Perşembe Nisan 25, 2024

Türkiye’de tarihle uğraşmak asıl bugünle boğuşmaktır

 

Geçtiğimiz yıl Eylül ayında ‘1915: Ermeni Soykırımı’ kitabı ile kamuoyunun karşısına çıkan ve gündem yaratan deneyimli gazeteci-yazar Hasan Cemal bu kitabından da hareketle Berlin Humbolt Üniversitesi’nde18 Ocak Cuma günü ‘Tutsak Akıl, Özgür Akıl’ başlıklı bir konuşma yapacak. Türkiye’de 1915 konusundaki hatırlama çabalarının en önemli aktörlerinden biri olan Cemal’in konuşmasının metnini sunuyoruz.

Berlin’e ne zaman gelsem içimde hüzün, acı karışımı duygular uyanır. Ve her seferinde bir fotoğraf karesi gözümün önüne gelir. Hüzün ve acı, sanıyorum, bu şehrin yaşamış olduğu derin trajedilerden, travmalardan kaynaklanır. Fotoğraf ise Cemal Paşa ailesiyle, biraz da İmparatorluk Almanya’sıyla ilgili.

Adlon Oteli’nin önünde, 1917 yılında olmalı, Birinci Dünya Savaşı devam ederken çekilmiş bir fotoğraftır bu.
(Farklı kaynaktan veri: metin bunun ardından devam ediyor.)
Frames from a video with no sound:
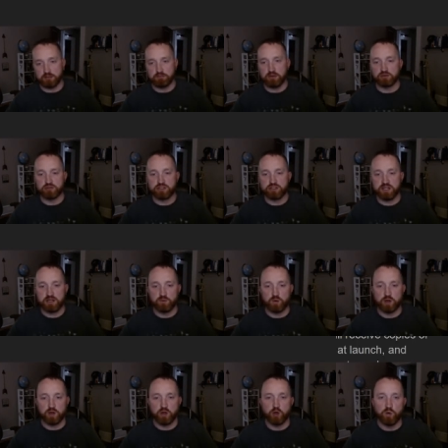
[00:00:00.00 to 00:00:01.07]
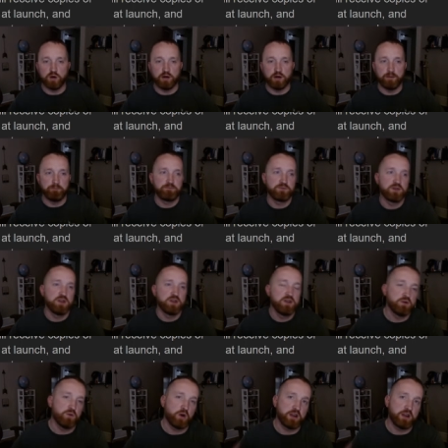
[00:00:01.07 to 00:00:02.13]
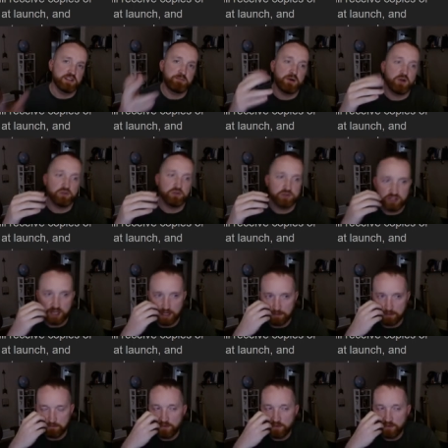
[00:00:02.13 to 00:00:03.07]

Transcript: Pulsechain 101. What is Pulsechain?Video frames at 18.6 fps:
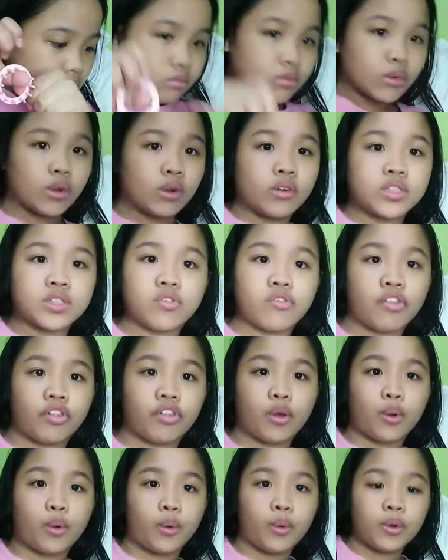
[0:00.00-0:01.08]
Let's
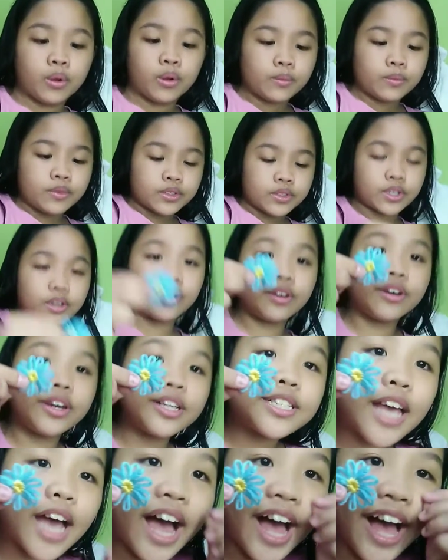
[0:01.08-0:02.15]
flow. So here it
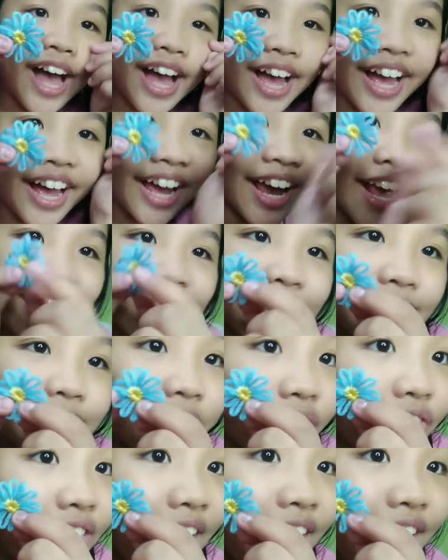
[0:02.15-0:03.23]
is, guys. Here's the
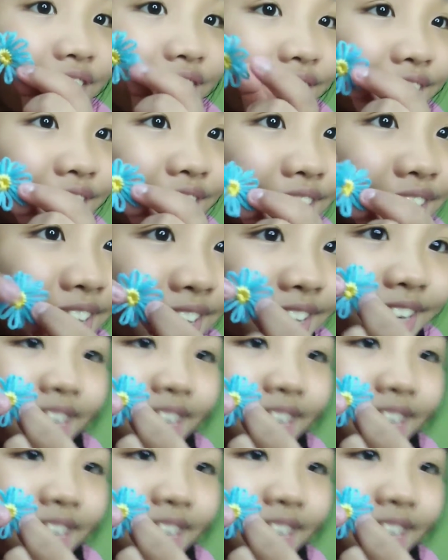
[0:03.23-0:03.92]
flower.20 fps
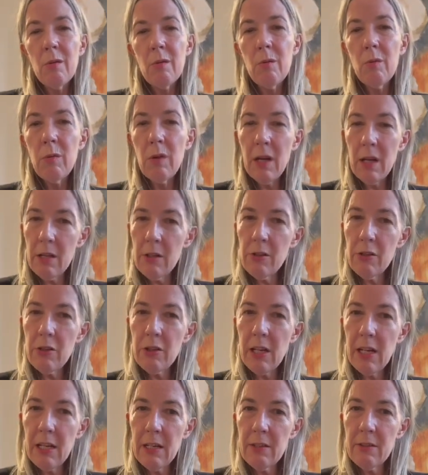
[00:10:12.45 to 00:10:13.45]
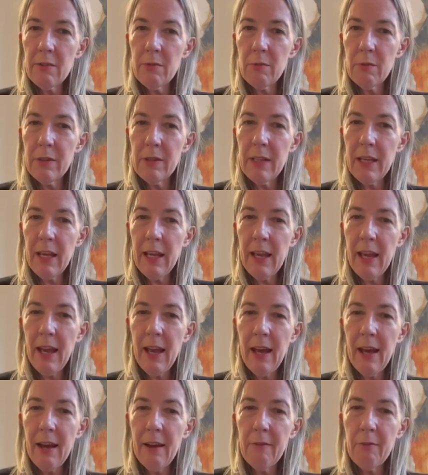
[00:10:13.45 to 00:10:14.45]
what traits would they
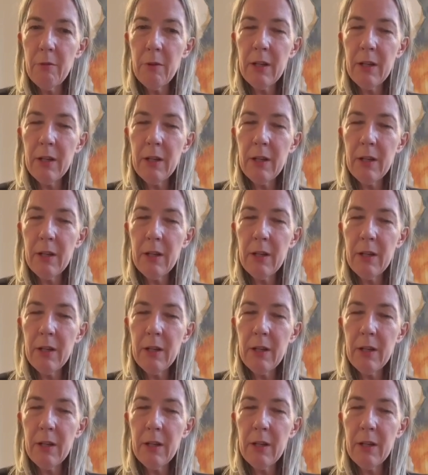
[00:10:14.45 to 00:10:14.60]
have?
Osmanlı’nın Enver ve Talat’la birlikte üç büyük paşasından biri olan dedem Cemal Paşa, askeri üniforması ve pelerini, etrafında yaverleri ve İmparatorluk Almanya’sının subayları, bir köşede de Alman askeri akademisinde okuyan 17 yaşındaki babam...
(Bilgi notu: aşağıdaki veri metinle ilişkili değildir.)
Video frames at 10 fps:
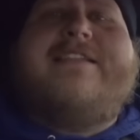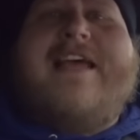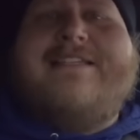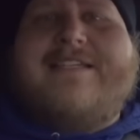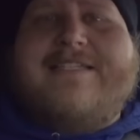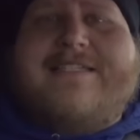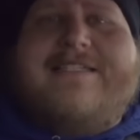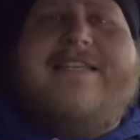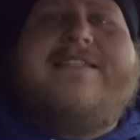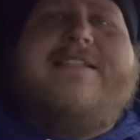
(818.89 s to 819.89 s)
as
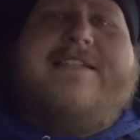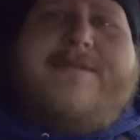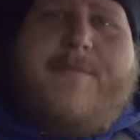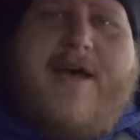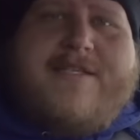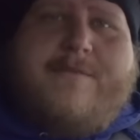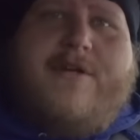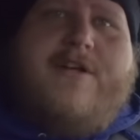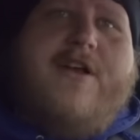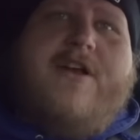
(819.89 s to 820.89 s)
consistent as
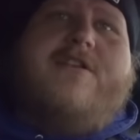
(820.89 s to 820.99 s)
possible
Belki de, babamdan dinlediğim Berlin ve Adlon Oteli hatıralarıyla bu şehir, ne zaman gelsem beni hep geçmişe taşır, tuhaf nostaljik duygular yaratır iç dünyamda.
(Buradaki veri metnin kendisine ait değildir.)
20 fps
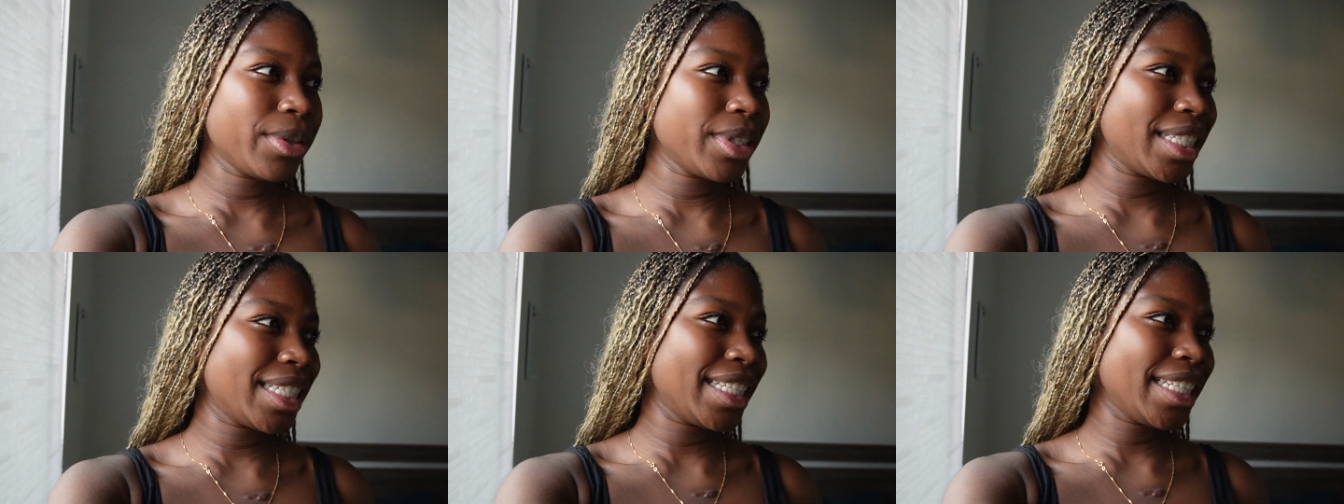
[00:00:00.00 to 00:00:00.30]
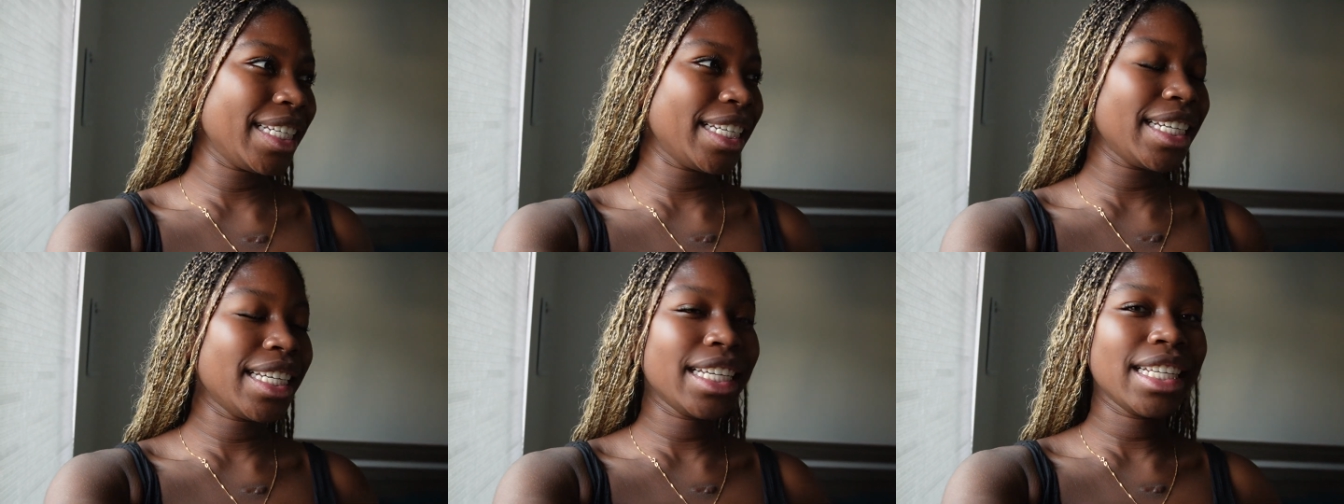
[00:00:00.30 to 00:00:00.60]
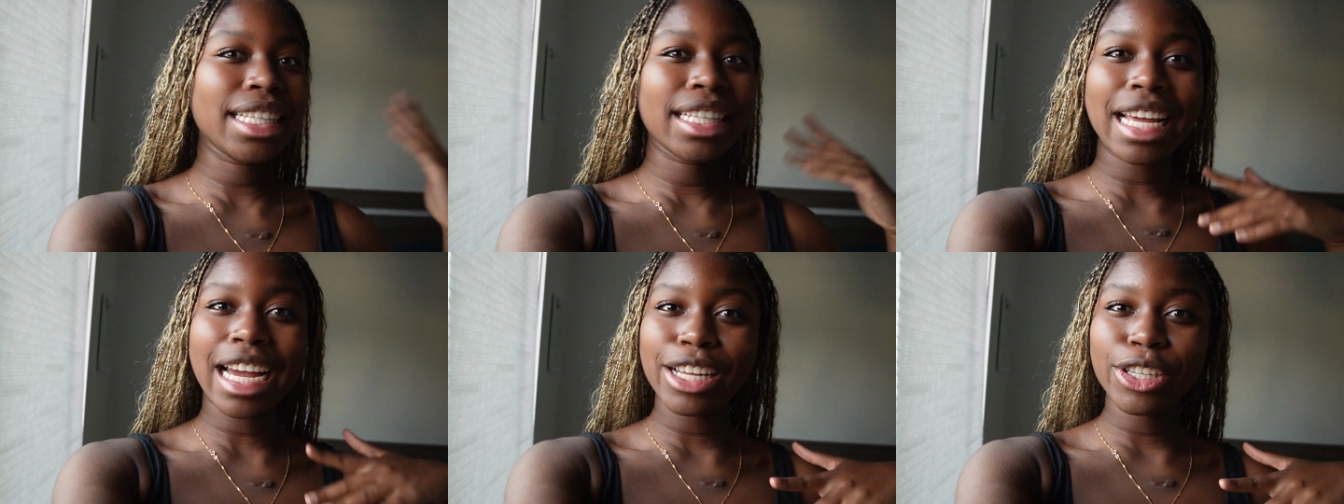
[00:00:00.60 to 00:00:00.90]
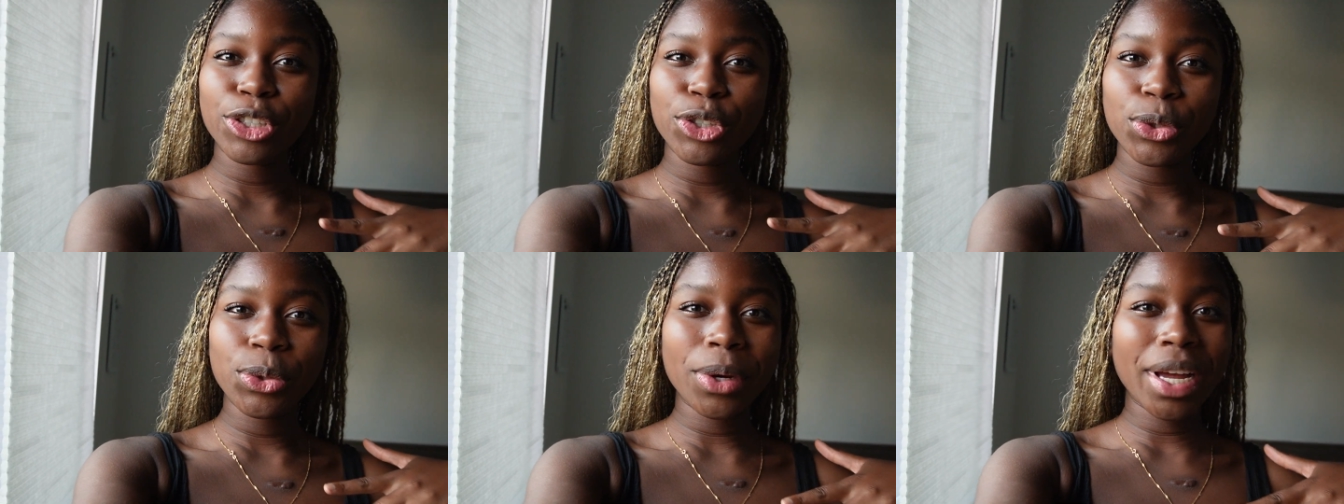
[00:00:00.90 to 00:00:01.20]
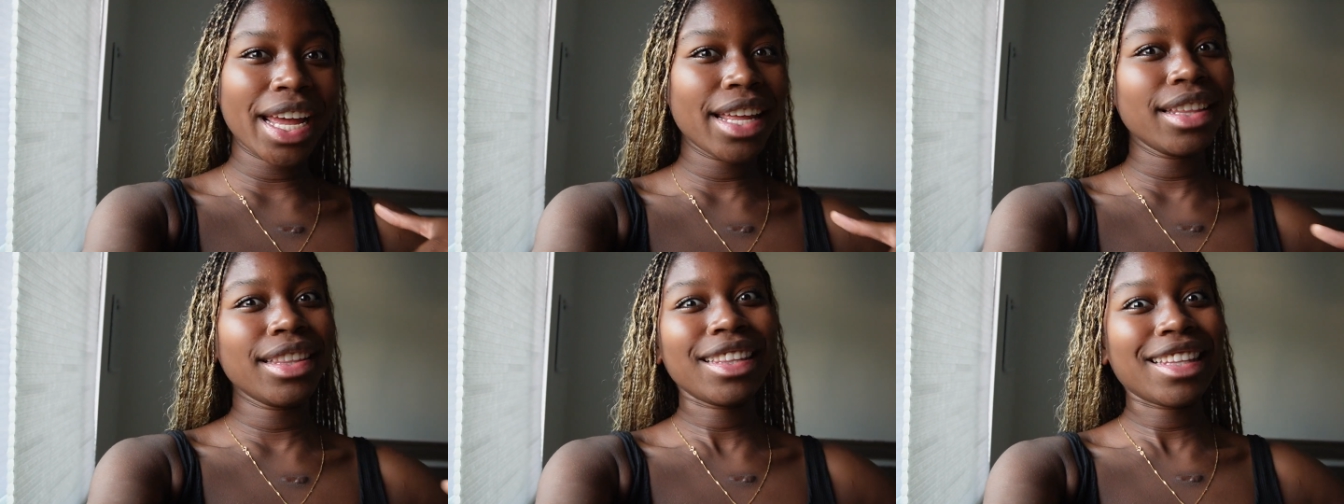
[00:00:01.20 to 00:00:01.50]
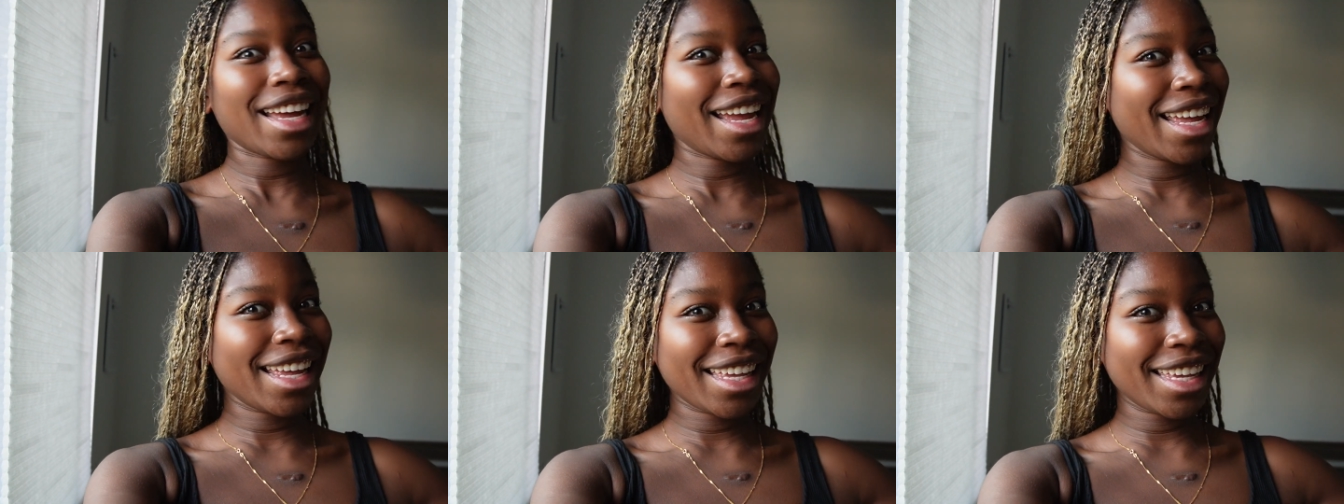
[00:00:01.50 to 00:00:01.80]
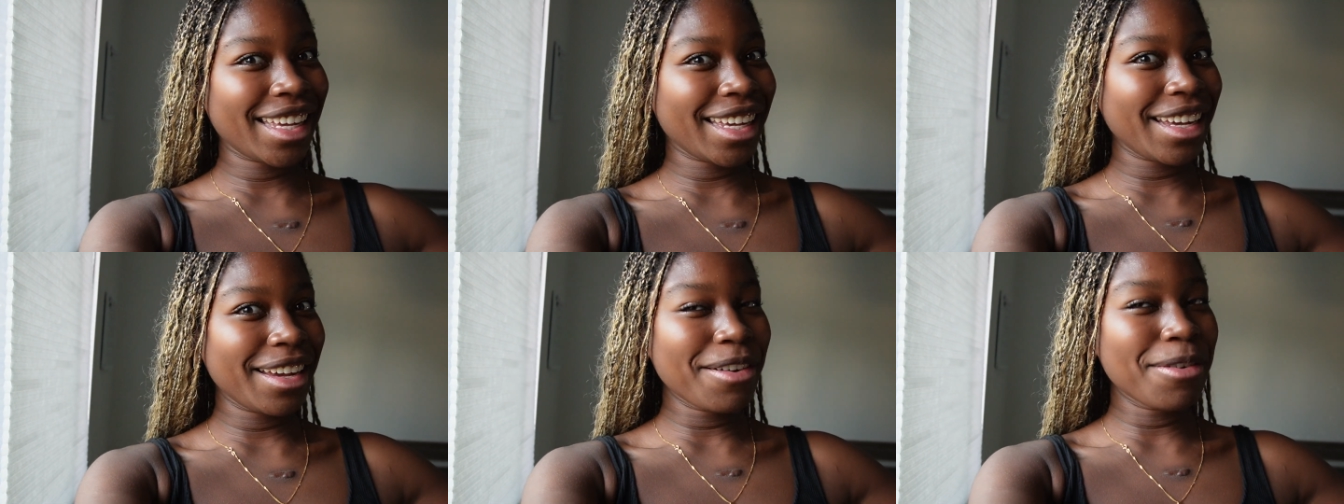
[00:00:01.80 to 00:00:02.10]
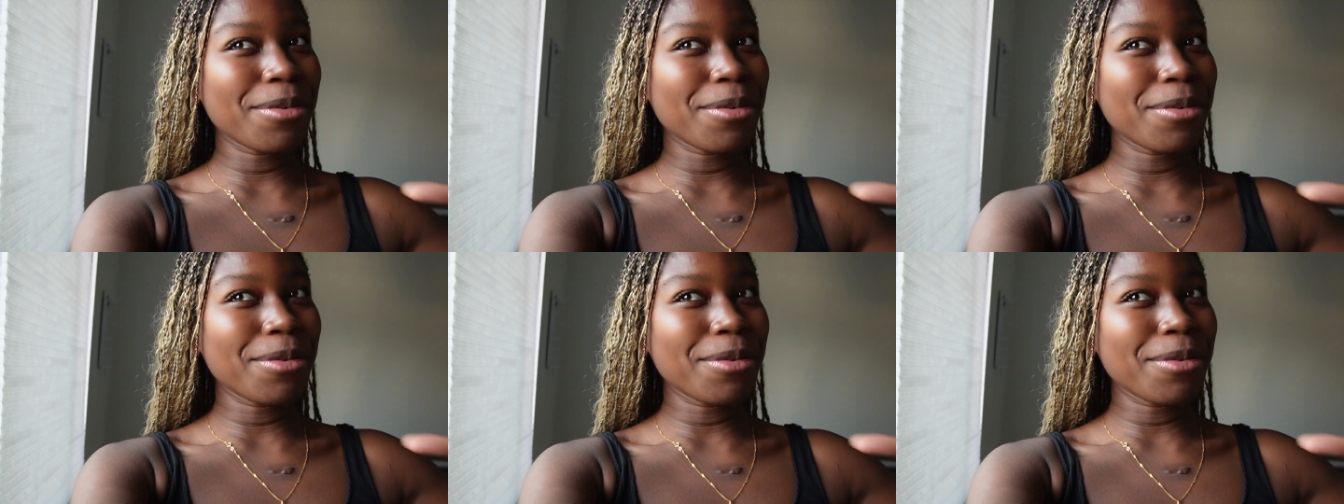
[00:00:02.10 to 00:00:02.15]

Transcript: see Dadju and Taiki.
Bu arada, Osmanlı ve Alman İmparatorluklarının paşa ve generallerini bu şehirde, Almanya’sının başkenti Berlin’de bir araya getiren bu fotoğrafın, 1915: Ermeni Soykırımı açısından da belki sembolik bir anlamı vardır.

44 yıllık gazeteciliğimde, kitap ve yazılarımda sık kullandığım bir cümleyi buraya bir daha taşıyorum: Acılar olgunlaştırır!

Acıların hem insanları, hem toplumları olgunlaştırıcı tarafı belki de en iyi Berlin’de hissedilebilir, anlaşılabilir olduğu içindir ki, bu cümleyi sizlerin önünde bir kez daha yineliyorum. Bu şehrin kendine özgü nostaljisini, tarihin içinden gelen acısını, hüznünü her seferinde iliklerime kadar duyumsarken, bir konu hep kapımı çalar: Tutsak akıl, özgür akıl... Çünkü bu şehir, akılların totaliter ideoloji ve rejimler tarafından nasıl tutsak alınabileceğini, ‘totaliter devlet’lerin kendi tek doğrularını insanlara ne korkunç yöntemlerle dayatarak, onları yalanda yaşatabileceğini tarifsiz acılarla yaşamıştır. Aynı Berlin o korkunç geçmişle yüzleşerek, ‘tutsak akılların özgürleşme süreci’ne yaptığı büyük katkılarla da sembolleşmiştir. İlk kez 1965’de, Paskalya tatilinde Bremen’den külüstür bir tur otobüsüyle ilk kez Batı Berlin’e geldiğimde, benim aklım da ‘tutsak akıl’dı, Doğu tarafından tutsak alınmış bir akıl...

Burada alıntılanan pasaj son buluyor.